Problem:
Starting at the line that holds "Word for word: 別にいくらでもどうにでもなるんじゃない", reproduce each line exactly up to and including the last line of the records below. Pictures stay out.

Input material:
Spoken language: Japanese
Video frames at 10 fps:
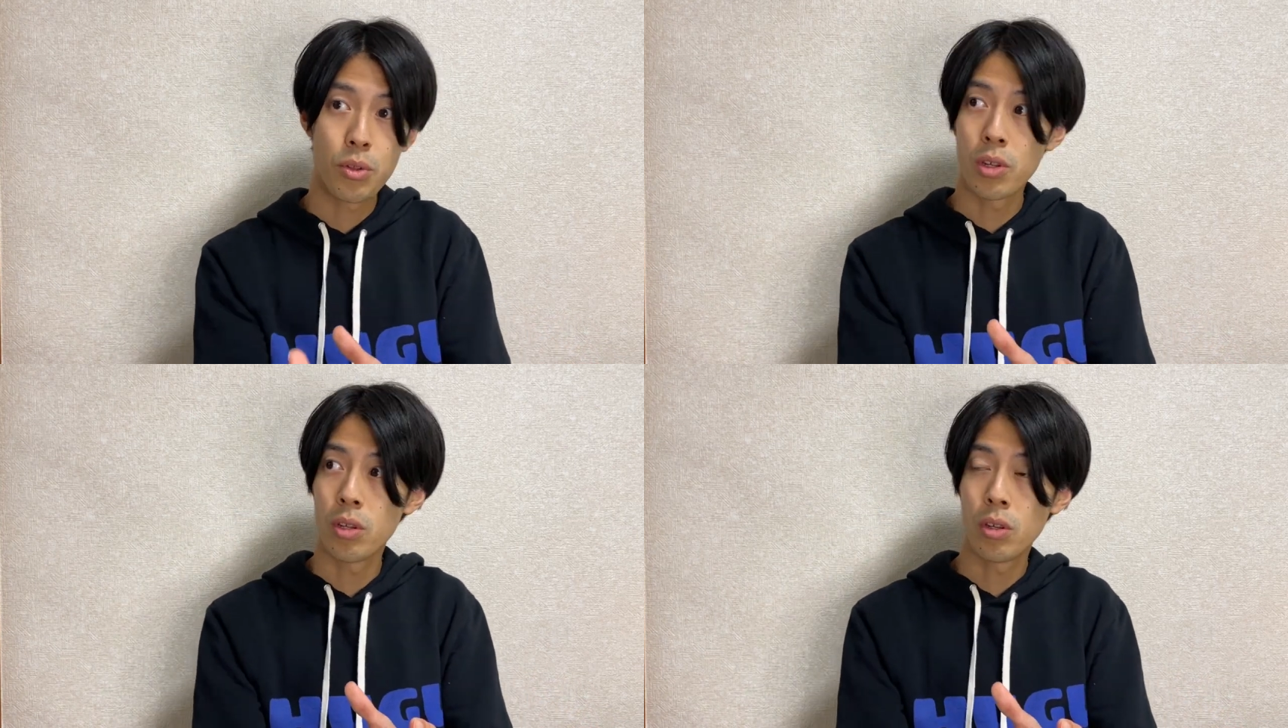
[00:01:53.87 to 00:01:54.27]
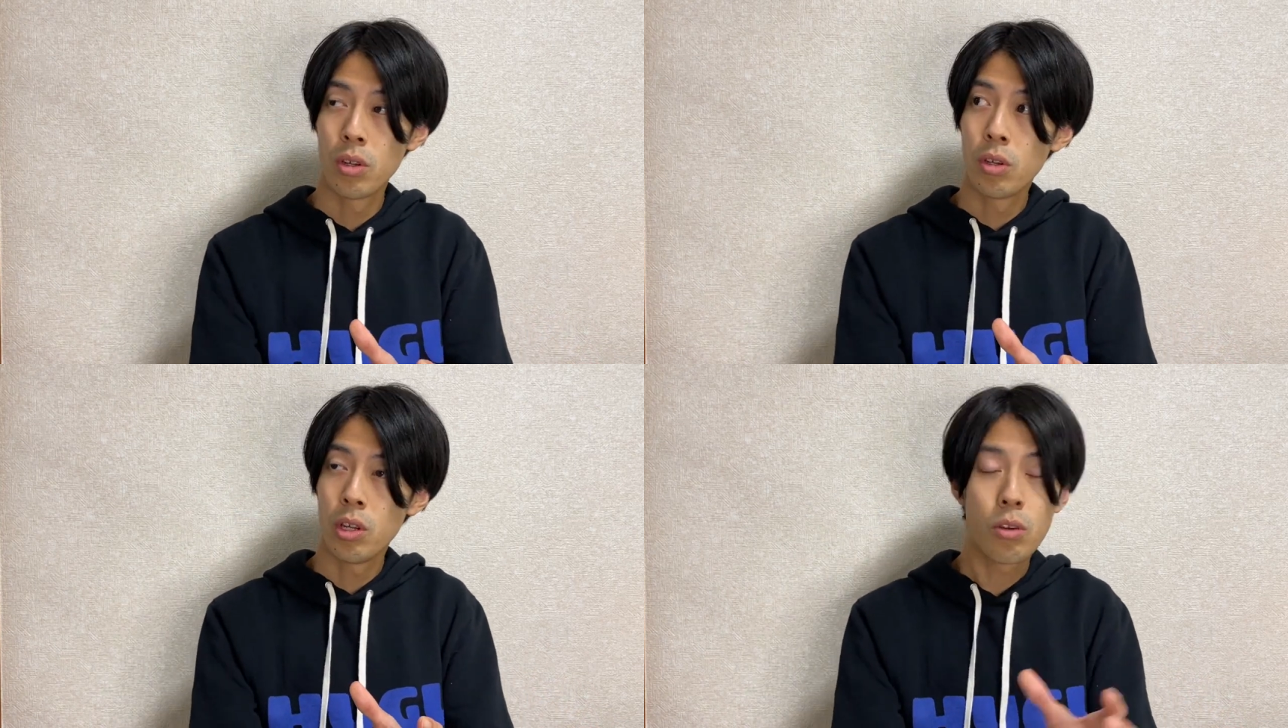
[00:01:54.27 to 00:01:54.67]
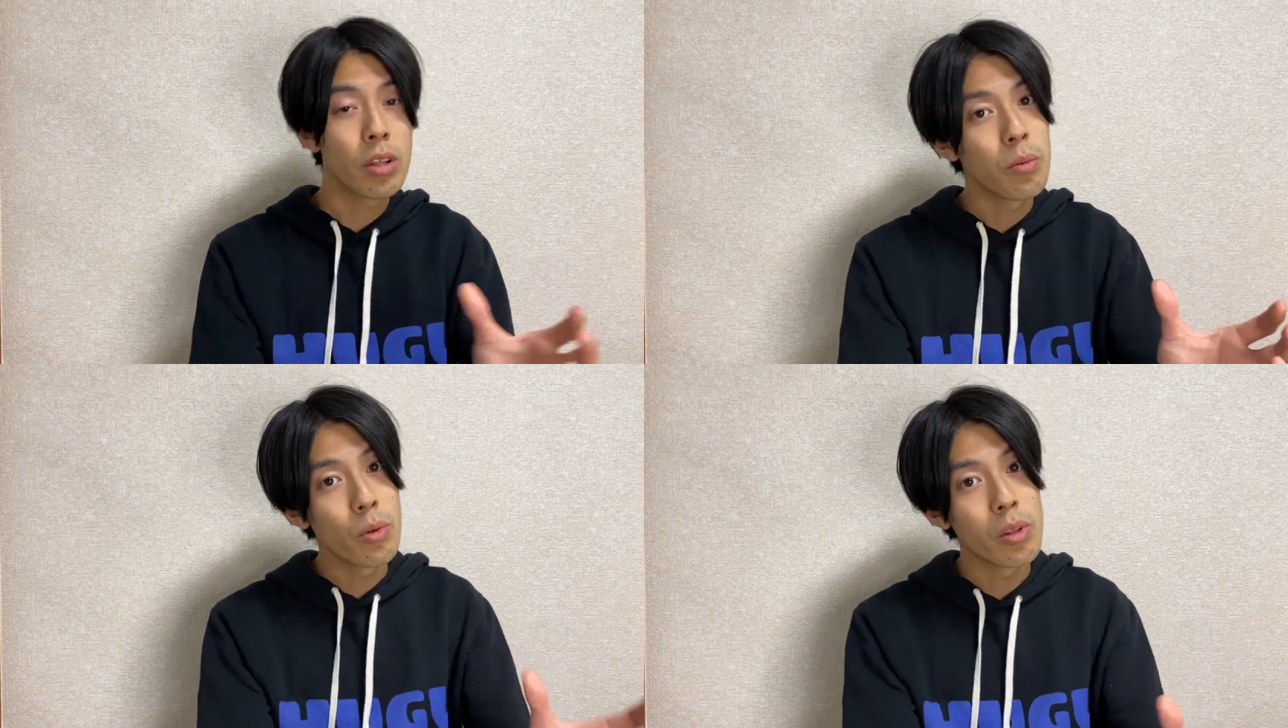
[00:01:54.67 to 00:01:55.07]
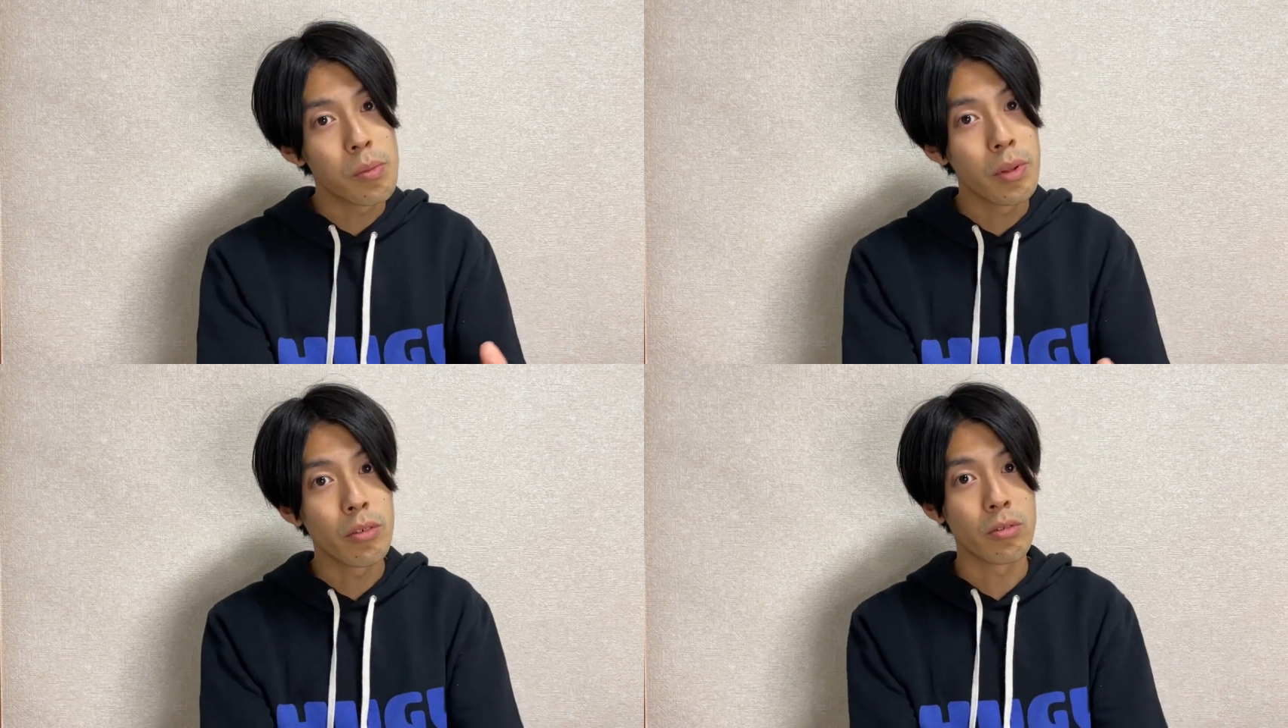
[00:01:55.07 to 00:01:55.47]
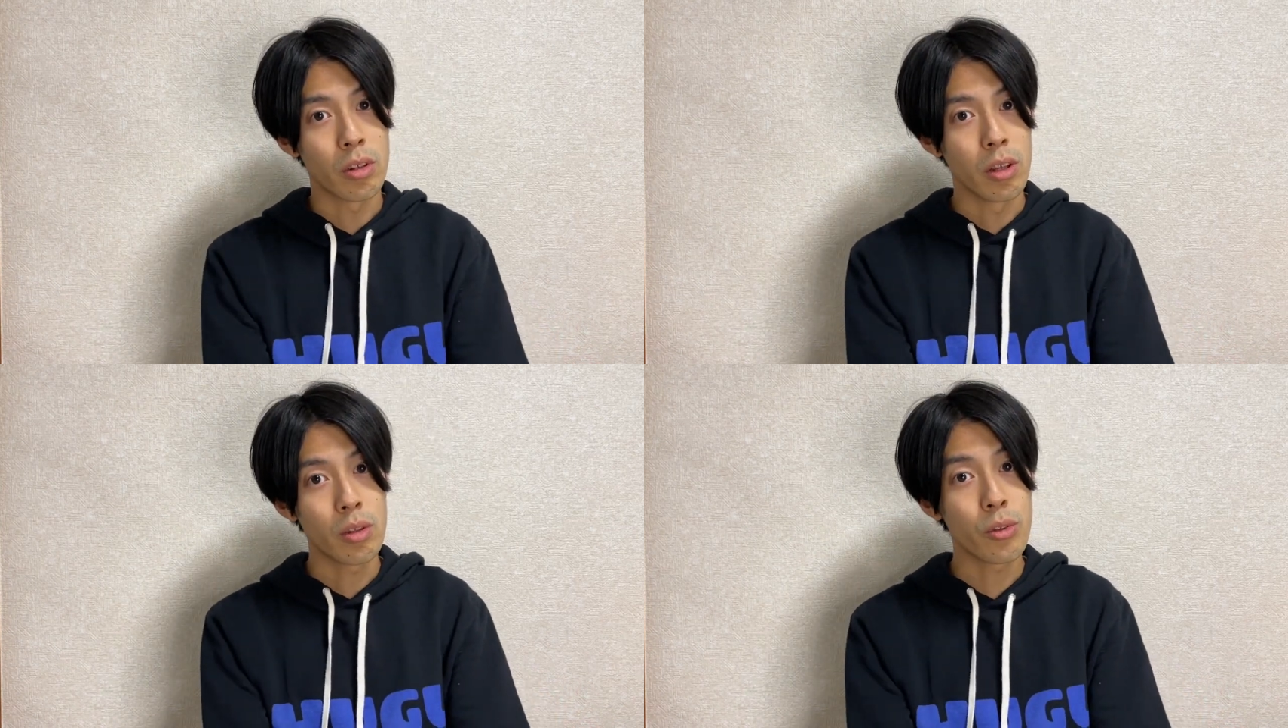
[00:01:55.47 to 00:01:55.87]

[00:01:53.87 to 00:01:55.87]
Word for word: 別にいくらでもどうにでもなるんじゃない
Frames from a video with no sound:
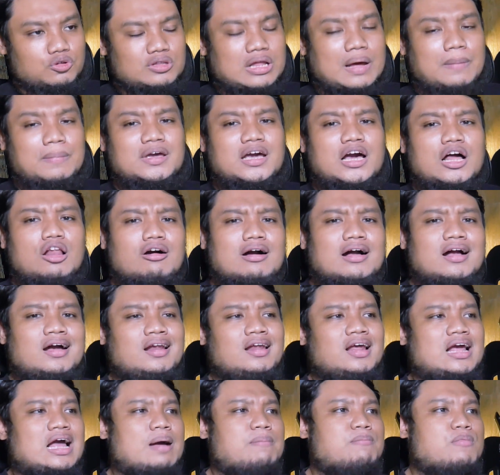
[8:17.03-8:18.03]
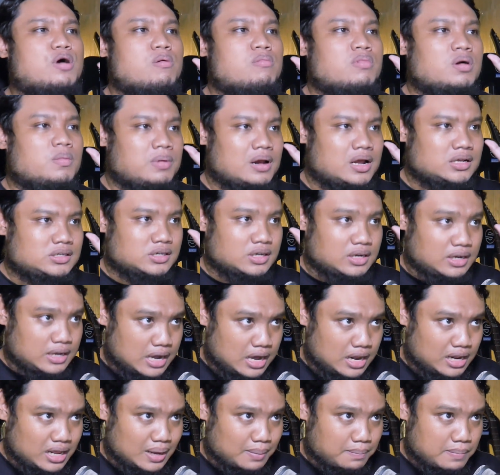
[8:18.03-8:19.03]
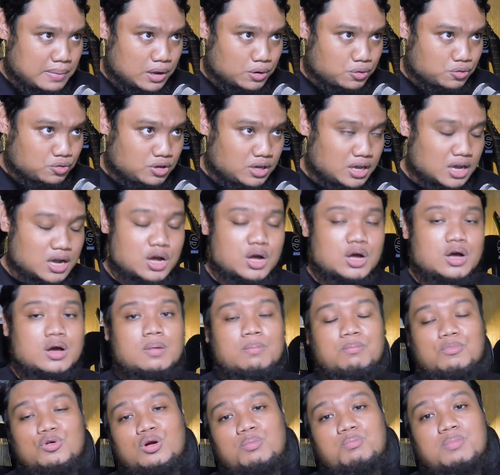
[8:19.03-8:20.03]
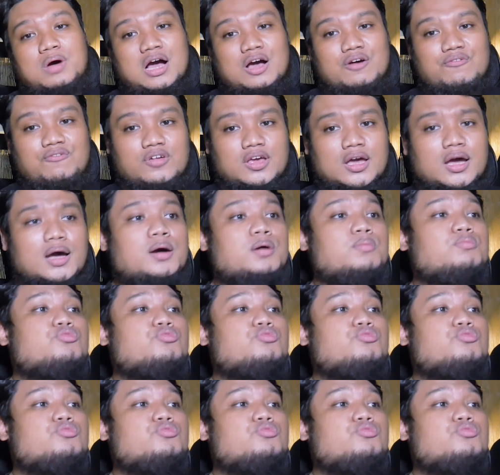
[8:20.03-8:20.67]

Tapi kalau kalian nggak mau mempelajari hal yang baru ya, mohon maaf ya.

Written solution:
Word for word: 別にいくらでもどうにでもなるんじゃない
Frames from a video with no sound:
[8:17.03-8:18.03]
[8:18.03-8:19.03]
[8:19.03-8:20.03]
[8:20.03-8:20.67]

Tapi kalau kalian nggak mau mempelajari hal yang baru ya, mohon maaf ya.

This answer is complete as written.